■ **ACTIVITY**
Although the entries contain pictures, return everything else in them verbatim and omit the pictures.

Content starts

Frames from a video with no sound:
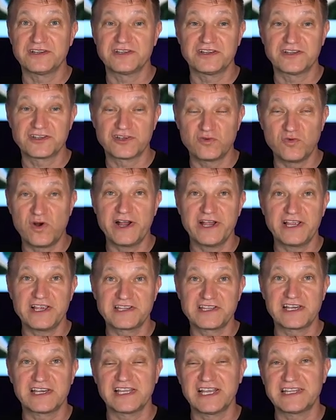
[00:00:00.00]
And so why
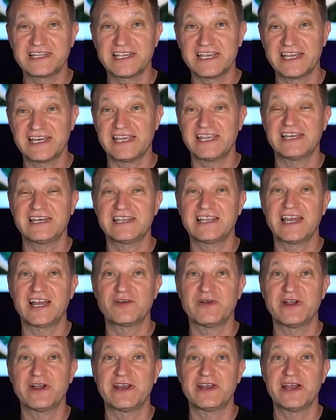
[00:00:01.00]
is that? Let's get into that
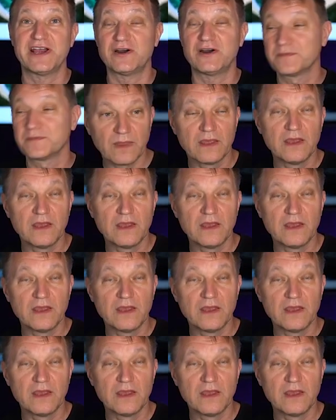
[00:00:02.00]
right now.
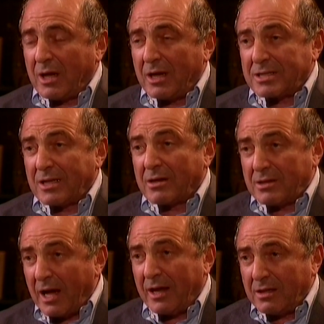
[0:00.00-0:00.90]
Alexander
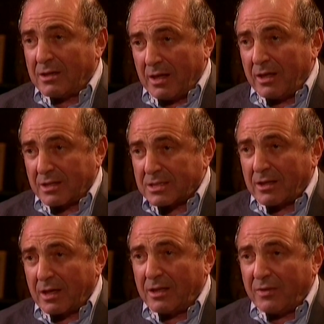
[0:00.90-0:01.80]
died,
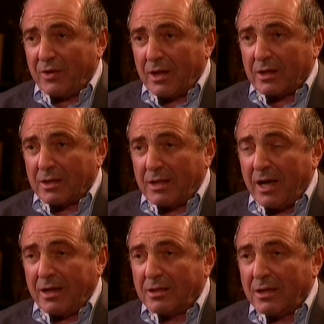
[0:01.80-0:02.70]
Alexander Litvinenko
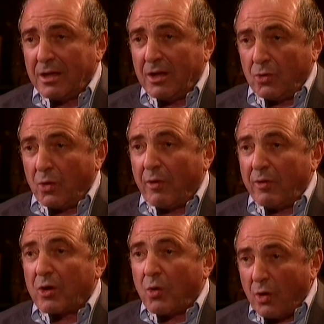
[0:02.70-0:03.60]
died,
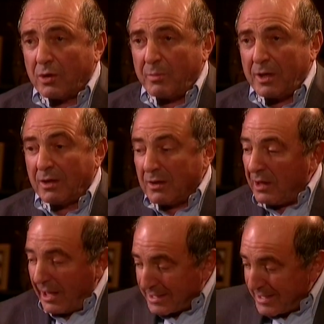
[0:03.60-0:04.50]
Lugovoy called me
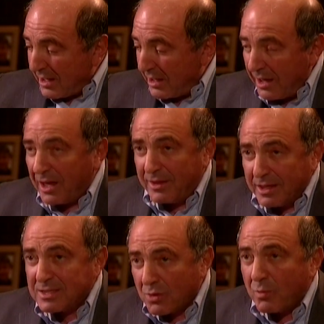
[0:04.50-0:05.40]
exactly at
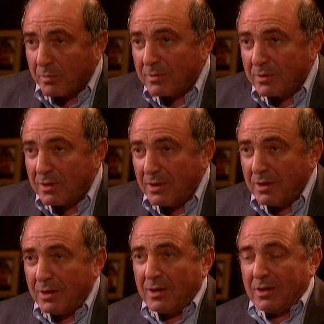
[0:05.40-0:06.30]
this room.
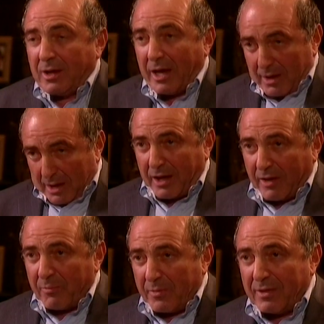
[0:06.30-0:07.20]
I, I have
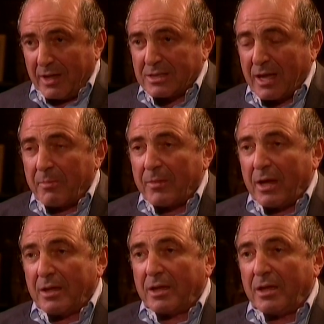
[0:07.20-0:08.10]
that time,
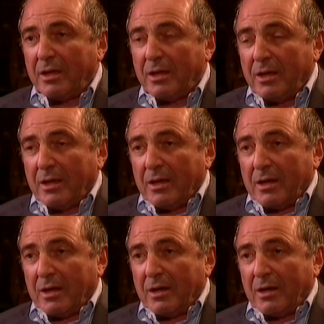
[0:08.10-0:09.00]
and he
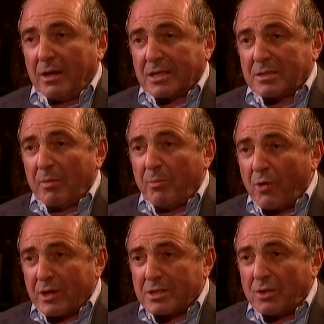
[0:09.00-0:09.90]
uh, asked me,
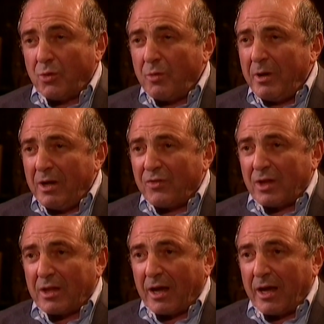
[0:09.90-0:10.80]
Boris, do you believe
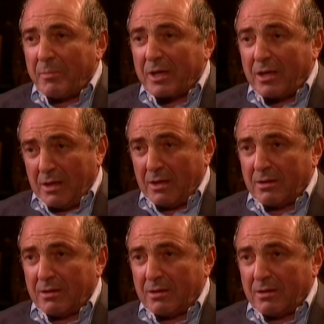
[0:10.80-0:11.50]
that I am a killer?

Content ends

■ **ANSWER TO THIS PROBLEM**
Frames from a video with no sound:
[00:00:00.00]
And so why
[00:00:01.00]
is that? Let's get into that
[00:00:02.00]
right now.
[0:00.00-0:00.90]
Alexander
[0:00.90-0:01.80]
died,
[0:01.80-0:02.70]
Alexander Litvinenko
[0:02.70-0:03.60]
died,
[0:03.60-0:04.50]
Lugovoy called me
[0:04.50-0:05.40]
exactly at
[0:05.40-0:06.30]
this room.
[0:06.30-0:07.20]
I, I have
[0:07.20-0:08.10]
that time,
[0:08.10-0:09.00]
and he
[0:09.00-0:09.90]
uh, asked me,
[0:09.90-0:10.80]
Boris, do you believe
[0:10.80-0:11.50]
that I am a killer?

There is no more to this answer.